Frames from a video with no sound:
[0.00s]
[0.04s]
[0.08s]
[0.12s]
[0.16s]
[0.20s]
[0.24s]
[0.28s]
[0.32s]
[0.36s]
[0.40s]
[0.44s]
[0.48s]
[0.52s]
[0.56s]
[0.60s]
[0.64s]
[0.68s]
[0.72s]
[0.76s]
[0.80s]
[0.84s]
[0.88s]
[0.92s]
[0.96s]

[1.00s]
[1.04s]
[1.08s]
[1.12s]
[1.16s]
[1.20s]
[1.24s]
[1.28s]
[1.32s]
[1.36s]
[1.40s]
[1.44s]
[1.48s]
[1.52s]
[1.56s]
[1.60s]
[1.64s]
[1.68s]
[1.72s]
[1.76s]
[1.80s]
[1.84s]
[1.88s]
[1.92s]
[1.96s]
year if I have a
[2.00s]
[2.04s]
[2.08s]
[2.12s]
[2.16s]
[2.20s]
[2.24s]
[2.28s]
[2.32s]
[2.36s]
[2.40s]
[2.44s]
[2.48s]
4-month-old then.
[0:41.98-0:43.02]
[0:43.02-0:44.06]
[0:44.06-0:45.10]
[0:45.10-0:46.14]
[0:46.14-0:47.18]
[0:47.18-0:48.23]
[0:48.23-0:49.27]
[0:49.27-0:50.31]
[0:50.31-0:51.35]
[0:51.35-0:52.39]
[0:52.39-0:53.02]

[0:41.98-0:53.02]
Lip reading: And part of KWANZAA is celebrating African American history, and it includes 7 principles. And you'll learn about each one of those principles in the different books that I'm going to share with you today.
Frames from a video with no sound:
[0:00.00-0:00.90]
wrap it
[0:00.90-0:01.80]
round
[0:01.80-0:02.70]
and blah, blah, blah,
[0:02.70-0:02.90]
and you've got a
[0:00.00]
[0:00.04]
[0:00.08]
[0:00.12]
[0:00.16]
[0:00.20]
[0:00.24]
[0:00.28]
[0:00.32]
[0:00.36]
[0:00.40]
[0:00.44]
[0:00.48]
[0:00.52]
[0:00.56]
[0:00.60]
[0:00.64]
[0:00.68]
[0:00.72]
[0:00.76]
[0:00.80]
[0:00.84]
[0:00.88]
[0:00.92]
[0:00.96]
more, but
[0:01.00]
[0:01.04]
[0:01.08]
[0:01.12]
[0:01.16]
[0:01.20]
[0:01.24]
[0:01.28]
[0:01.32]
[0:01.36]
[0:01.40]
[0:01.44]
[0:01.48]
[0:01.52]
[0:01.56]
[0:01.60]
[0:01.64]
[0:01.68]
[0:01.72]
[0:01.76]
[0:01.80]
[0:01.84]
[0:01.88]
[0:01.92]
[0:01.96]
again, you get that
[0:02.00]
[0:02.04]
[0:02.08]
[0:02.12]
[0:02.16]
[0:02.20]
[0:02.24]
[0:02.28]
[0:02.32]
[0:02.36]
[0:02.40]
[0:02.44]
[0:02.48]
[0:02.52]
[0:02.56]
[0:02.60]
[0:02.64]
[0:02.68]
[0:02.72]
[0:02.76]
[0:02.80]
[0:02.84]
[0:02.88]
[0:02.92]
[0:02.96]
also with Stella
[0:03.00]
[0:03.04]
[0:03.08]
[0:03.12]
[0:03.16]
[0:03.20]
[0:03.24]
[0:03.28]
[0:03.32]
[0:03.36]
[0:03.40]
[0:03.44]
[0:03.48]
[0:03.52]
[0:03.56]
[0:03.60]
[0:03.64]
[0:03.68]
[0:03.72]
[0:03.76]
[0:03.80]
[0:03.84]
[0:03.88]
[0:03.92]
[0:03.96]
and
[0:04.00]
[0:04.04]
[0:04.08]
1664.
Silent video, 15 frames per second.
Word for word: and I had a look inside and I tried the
+ + +
Action item:
Word for word, restate the material above.

Result below:
Frames from a video with no sound:
[0.00s]
[0.04s]
[0.08s]
[0.12s]
[0.16s]
[0.20s]
[0.24s]
[0.28s]
[0.32s]
[0.36s]
[0.40s]
[0.44s]
[0.48s]
[0.52s]
[0.56s]
[0.60s]
[0.64s]
[0.68s]
[0.72s]
[0.76s]
[0.80s]
[0.84s]
[0.88s]
[0.92s]
[0.96s]

[1.00s]
[1.04s]
[1.08s]
[1.12s]
[1.16s]
[1.20s]
[1.24s]
[1.28s]
[1.32s]
[1.36s]
[1.40s]
[1.44s]
[1.48s]
[1.52s]
[1.56s]
[1.60s]
[1.64s]
[1.68s]
[1.72s]
[1.76s]
[1.80s]
[1.84s]
[1.88s]
[1.92s]
[1.96s]
year if I have a
[2.00s]
[2.04s]
[2.08s]
[2.12s]
[2.16s]
[2.20s]
[2.24s]
[2.28s]
[2.32s]
[2.36s]
[2.40s]
[2.44s]
[2.48s]
4-month-old then.
[0:41.98-0:43.02]
[0:43.02-0:44.06]
[0:44.06-0:45.10]
[0:45.10-0:46.14]
[0:46.14-0:47.18]
[0:47.18-0:48.23]
[0:48.23-0:49.27]
[0:49.27-0:50.31]
[0:50.31-0:51.35]
[0:51.35-0:52.39]
[0:52.39-0:53.02]

[0:41.98-0:53.02]
Lip reading: And part of KWANZAA is celebrating African American history, and it includes 7 principles. And you'll learn about each one of those principles in the different books that I'm going to share with you today.
Frames from a video with no sound:
[0:00.00-0:00.90]
wrap it
[0:00.90-0:01.80]
round
[0:01.80-0:02.70]
and blah, blah, blah,
[0:02.70-0:02.90]
and you've got a
[0:00.00]
[0:00.04]
[0:00.08]
[0:00.12]
[0:00.16]
[0:00.20]
[0:00.24]
[0:00.28]
[0:00.32]
[0:00.36]
[0:00.40]
[0:00.44]
[0:00.48]
[0:00.52]
[0:00.56]
[0:00.60]
[0:00.64]
[0:00.68]
[0:00.72]
[0:00.76]
[0:00.80]
[0:00.84]
[0:00.88]
[0:00.92]
[0:00.96]
more, but
[0:01.00]
[0:01.04]
[0:01.08]
[0:01.12]
[0:01.16]
[0:01.20]
[0:01.24]
[0:01.28]
[0:01.32]
[0:01.36]
[0:01.40]
[0:01.44]
[0:01.48]
[0:01.52]
[0:01.56]
[0:01.60]
[0:01.64]
[0:01.68]
[0:01.72]
[0:01.76]
[0:01.80]
[0:01.84]
[0:01.88]
[0:01.92]
[0:01.96]
again, you get that
[0:02.00]
[0:02.04]
[0:02.08]
[0:02.12]
[0:02.16]
[0:02.20]
[0:02.24]
[0:02.28]
[0:02.32]
[0:02.36]
[0:02.40]
[0:02.44]
[0:02.48]
[0:02.52]
[0:02.56]
[0:02.60]
[0:02.64]
[0:02.68]
[0:02.72]
[0:02.76]
[0:02.80]
[0:02.84]
[0:02.88]
[0:02.92]
[0:02.96]
also with Stella
[0:03.00]
[0:03.04]
[0:03.08]
[0:03.12]
[0:03.16]
[0:03.20]
[0:03.24]
[0:03.28]
[0:03.32]
[0:03.36]
[0:03.40]
[0:03.44]
[0:03.48]
[0:03.52]
[0:03.56]
[0:03.60]
[0:03.64]
[0:03.68]
[0:03.72]
[0:03.76]
[0:03.80]
[0:03.84]
[0:03.88]
[0:03.92]
[0:03.96]
and
[0:04.00]
[0:04.04]
[0:04.08]
1664.
Silent video, 15 frames per second.
Word for word: and I had a look inside and I tried the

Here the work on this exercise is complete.